▶ **RECORDS SHOWN**:

⟨

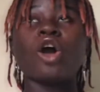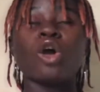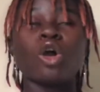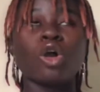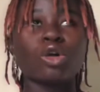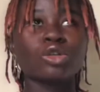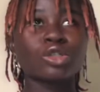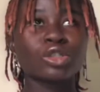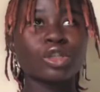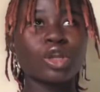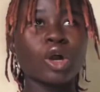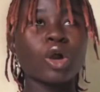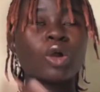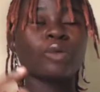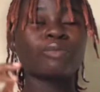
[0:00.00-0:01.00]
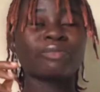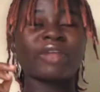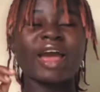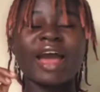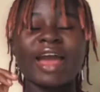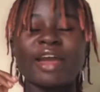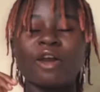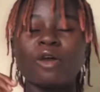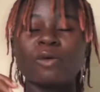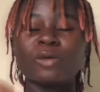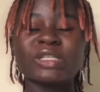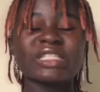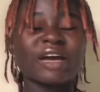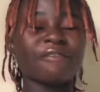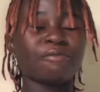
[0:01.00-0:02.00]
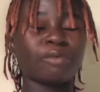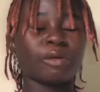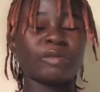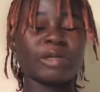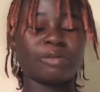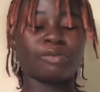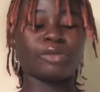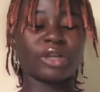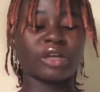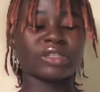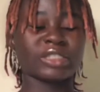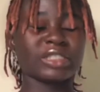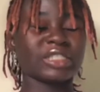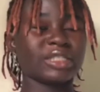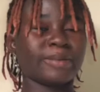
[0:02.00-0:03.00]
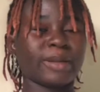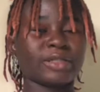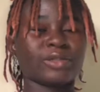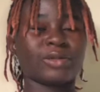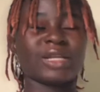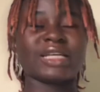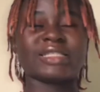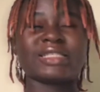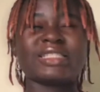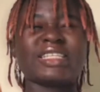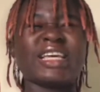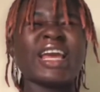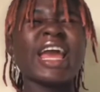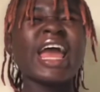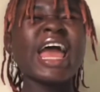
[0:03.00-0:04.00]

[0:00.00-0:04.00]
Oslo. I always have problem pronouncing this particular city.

⟩

▶ **TO DO**:
Once the pictures are removed, write out all of the entries above exactly.

▶ **SOLUTION BELOW**:
[0:00.00-0:01.00]
[0:01.00-0:02.00]
[0:02.00-0:03.00]
[0:03.00-0:04.00]

[0:00.00-0:04.00]
Oslo. I always have problem pronouncing this particular city.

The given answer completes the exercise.